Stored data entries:
•••••

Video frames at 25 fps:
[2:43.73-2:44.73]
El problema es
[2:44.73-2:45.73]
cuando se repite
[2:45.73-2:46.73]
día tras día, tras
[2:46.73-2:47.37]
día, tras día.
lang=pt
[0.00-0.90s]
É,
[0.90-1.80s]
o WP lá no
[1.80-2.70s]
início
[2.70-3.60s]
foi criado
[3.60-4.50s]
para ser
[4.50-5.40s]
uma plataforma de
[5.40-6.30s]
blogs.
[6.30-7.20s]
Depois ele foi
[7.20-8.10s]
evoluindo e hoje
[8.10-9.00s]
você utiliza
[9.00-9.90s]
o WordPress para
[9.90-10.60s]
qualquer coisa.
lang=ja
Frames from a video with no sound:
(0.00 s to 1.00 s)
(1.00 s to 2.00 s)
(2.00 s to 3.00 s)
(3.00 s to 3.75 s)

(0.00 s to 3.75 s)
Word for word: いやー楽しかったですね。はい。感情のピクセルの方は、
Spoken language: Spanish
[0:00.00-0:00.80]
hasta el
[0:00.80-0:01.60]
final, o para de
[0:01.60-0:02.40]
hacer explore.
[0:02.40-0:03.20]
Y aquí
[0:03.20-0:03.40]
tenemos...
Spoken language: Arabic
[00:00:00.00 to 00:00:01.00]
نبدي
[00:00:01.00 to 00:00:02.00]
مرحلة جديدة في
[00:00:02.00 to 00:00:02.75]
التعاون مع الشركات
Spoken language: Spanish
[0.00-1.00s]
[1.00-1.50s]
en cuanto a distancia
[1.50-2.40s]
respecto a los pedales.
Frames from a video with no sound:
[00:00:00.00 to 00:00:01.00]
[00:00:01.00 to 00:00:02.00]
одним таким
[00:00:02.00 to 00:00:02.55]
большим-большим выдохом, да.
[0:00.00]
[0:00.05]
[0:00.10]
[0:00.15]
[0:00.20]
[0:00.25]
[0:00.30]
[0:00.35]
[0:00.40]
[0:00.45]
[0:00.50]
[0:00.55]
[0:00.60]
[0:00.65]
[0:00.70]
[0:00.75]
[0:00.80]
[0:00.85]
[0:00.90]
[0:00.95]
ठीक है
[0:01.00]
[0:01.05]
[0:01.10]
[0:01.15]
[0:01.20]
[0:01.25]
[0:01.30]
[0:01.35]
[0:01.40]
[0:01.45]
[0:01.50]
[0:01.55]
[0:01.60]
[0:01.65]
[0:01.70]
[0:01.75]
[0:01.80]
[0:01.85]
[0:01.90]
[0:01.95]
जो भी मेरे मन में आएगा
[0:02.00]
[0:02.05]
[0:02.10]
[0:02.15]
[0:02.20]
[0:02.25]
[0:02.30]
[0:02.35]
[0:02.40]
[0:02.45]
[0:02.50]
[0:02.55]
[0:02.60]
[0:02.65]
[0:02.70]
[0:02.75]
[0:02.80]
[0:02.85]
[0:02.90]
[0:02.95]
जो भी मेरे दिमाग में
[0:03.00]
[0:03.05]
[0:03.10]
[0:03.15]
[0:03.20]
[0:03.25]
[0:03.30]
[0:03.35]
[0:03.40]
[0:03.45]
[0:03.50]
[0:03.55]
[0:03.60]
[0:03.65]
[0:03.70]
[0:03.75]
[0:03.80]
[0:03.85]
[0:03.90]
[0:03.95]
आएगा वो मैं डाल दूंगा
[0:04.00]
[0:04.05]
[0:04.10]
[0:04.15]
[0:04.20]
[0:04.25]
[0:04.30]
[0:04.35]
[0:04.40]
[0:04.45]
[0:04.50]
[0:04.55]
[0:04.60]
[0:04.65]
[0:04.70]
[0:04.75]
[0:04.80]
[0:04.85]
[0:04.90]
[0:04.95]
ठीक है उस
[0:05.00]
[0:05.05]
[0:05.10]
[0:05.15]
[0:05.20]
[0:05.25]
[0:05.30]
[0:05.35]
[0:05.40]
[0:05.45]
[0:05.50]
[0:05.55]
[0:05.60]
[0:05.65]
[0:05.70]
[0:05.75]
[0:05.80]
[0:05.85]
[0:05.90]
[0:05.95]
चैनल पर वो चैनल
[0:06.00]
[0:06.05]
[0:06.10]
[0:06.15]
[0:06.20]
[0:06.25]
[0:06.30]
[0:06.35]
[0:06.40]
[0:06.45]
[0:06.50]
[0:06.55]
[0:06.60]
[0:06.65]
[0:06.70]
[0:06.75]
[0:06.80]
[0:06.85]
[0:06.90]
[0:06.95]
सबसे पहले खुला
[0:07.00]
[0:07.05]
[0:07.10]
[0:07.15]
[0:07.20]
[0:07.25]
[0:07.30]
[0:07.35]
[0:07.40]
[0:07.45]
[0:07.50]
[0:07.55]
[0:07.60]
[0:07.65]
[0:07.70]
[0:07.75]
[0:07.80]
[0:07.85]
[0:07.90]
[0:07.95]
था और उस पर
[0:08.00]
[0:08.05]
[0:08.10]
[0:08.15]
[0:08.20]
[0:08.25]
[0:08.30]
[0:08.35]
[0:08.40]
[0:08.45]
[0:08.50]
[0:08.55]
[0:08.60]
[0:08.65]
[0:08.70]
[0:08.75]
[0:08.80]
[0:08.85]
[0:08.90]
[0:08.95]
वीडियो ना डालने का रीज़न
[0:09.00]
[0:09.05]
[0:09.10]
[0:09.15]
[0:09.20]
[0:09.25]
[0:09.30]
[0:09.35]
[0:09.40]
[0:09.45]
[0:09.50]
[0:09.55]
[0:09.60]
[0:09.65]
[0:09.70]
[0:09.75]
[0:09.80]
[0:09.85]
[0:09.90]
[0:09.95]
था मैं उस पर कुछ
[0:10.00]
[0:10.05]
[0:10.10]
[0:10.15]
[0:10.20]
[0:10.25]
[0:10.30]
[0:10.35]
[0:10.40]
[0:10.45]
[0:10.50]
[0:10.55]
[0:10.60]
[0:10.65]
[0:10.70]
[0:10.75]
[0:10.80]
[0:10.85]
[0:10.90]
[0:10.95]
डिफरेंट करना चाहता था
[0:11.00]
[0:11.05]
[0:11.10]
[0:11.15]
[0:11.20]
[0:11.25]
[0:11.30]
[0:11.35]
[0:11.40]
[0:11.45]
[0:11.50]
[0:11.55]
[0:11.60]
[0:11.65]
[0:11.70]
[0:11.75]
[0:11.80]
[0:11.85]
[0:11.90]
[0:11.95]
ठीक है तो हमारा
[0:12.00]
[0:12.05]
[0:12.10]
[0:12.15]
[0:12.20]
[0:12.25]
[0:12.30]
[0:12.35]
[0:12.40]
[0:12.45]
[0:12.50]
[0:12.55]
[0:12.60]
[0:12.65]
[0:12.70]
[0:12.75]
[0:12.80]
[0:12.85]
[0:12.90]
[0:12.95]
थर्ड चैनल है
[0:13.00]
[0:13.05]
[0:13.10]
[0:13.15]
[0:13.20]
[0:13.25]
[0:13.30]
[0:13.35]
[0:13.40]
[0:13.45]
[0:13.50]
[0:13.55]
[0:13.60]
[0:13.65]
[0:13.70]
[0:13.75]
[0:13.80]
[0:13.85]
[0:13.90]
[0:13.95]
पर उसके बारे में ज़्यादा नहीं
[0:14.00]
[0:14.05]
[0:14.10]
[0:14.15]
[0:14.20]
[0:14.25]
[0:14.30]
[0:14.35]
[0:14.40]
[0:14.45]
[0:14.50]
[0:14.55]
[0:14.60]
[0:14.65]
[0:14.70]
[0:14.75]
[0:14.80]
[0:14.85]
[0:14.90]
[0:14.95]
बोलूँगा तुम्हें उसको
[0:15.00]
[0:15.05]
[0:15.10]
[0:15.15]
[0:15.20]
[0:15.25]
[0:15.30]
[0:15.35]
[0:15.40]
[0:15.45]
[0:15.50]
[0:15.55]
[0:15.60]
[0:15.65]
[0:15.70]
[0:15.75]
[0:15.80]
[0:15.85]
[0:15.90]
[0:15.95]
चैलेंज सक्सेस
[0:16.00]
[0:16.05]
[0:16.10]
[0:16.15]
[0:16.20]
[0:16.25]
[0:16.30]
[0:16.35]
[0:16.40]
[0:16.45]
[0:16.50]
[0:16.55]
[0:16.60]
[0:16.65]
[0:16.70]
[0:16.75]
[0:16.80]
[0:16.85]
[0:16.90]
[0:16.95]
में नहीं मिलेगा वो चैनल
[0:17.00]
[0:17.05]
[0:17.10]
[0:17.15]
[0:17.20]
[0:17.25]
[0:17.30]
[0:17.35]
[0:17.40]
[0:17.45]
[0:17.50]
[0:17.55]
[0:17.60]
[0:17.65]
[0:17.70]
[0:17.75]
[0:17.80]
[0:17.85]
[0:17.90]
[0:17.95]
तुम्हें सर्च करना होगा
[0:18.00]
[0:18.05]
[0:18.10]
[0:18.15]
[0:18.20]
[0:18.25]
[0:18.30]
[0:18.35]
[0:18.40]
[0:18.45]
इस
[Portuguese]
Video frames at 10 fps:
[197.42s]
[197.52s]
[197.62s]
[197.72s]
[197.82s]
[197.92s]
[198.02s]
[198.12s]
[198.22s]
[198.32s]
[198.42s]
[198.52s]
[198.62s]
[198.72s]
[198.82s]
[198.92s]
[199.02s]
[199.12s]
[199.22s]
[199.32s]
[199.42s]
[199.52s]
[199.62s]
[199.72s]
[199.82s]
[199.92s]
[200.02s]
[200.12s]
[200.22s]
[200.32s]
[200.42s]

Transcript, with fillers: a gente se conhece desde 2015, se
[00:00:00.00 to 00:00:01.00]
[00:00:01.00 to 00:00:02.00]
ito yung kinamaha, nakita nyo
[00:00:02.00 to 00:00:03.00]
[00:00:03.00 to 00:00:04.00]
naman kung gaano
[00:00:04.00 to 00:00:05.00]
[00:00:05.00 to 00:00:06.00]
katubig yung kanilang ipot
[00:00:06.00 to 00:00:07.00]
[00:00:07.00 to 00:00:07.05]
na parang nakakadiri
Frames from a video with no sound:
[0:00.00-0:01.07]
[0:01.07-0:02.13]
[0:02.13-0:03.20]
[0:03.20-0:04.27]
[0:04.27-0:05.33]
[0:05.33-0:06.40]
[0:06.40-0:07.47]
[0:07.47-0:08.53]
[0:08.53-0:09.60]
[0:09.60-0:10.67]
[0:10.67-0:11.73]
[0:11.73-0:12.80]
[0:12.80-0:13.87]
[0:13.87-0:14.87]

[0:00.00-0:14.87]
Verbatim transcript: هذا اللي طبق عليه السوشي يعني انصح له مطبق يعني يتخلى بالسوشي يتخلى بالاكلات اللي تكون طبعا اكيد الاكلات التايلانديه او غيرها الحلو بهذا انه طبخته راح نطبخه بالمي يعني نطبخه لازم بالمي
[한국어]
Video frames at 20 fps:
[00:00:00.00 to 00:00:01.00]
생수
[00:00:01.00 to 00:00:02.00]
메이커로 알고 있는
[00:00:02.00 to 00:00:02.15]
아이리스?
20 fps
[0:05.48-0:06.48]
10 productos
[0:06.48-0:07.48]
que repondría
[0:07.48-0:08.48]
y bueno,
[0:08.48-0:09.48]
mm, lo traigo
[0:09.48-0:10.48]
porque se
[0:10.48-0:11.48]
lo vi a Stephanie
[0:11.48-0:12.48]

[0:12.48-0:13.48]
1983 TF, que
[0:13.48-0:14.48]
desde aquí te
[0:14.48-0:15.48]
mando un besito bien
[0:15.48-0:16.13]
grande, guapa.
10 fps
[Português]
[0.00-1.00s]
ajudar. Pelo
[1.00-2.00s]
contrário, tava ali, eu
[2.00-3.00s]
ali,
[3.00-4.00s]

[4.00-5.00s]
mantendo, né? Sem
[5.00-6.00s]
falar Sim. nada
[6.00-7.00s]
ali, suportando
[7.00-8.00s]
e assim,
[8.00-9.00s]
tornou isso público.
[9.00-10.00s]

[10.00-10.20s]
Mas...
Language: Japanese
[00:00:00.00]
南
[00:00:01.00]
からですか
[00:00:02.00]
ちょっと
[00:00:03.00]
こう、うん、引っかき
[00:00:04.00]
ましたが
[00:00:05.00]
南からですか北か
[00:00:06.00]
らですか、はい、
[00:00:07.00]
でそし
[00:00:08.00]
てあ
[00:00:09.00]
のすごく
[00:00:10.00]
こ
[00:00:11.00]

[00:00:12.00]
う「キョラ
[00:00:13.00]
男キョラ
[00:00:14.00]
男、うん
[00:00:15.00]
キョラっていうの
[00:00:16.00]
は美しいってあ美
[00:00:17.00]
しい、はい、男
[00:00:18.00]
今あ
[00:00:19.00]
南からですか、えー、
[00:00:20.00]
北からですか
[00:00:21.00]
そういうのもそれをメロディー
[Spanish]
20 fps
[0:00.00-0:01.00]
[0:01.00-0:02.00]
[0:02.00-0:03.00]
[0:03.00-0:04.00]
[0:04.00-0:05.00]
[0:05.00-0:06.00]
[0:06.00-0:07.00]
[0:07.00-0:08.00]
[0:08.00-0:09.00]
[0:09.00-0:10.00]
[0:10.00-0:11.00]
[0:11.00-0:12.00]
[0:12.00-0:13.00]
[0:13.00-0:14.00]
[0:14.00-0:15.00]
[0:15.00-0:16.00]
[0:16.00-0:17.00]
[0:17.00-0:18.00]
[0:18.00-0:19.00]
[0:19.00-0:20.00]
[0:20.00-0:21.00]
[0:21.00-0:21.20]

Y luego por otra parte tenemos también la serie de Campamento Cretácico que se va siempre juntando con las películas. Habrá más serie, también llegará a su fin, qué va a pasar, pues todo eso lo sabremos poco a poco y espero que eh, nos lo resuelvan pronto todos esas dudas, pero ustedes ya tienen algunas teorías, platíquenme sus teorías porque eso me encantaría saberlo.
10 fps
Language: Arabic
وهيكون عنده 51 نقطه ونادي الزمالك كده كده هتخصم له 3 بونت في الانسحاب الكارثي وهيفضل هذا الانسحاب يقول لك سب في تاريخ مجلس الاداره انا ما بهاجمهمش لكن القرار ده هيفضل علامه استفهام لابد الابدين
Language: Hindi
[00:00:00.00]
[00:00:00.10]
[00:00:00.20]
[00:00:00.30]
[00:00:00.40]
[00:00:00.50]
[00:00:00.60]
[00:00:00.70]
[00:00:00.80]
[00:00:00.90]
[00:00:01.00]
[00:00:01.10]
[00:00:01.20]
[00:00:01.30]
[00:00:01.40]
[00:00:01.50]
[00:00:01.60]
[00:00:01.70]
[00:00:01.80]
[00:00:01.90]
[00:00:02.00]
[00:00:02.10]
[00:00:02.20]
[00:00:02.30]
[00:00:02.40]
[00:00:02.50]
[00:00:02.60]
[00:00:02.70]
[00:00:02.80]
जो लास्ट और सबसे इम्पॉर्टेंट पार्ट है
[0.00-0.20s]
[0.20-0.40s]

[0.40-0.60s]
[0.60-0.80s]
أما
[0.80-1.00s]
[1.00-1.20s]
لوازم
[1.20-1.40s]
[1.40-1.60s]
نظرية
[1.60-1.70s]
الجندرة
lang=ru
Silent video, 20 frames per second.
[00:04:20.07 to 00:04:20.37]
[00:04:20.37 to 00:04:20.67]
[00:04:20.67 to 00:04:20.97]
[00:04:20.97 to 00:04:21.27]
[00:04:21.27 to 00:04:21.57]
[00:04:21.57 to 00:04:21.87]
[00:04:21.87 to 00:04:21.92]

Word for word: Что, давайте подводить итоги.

•••••

Starting at the line that contains "[00:00:01.20]", restate word for word every line through the last one in the records above. Return nothing else.

[00:00:01.20]
[00:00:01.30]
[00:00:01.40]
[00:00:01.50]
[00:00:01.60]
[00:00:01.70]
[00:00:01.80]
[00:00:01.90]
[00:00:02.00]
[00:00:02.10]
[00:00:02.20]
[00:00:02.30]
[00:00:02.40]
[00:00:02.50]
[00:00:02.60]
[00:00:02.70]
[00:00:02.80]
जो लास्ट और सबसे इम्पॉर्टेंट पार्ट है
[0.00-0.20s]
[0.20-0.40s]

[0.40-0.60s]
[0.60-0.80s]
أما
[0.80-1.00s]
[1.00-1.20s]
لوازم
[1.20-1.40s]
[1.40-1.60s]
نظرية
[1.60-1.70s]
الجندرة
lang=ru
Silent video, 20 frames per second.
[00:04:20.07 to 00:04:20.37]
[00:04:20.37 to 00:04:20.67]
[00:04:20.67 to 00:04:20.97]
[00:04:20.97 to 00:04:21.27]
[00:04:21.27 to 00:04:21.57]
[00:04:21.57 to 00:04:21.87]
[00:04:21.87 to 00:04:21.92]

Word for word: Что, давайте подводить итоги.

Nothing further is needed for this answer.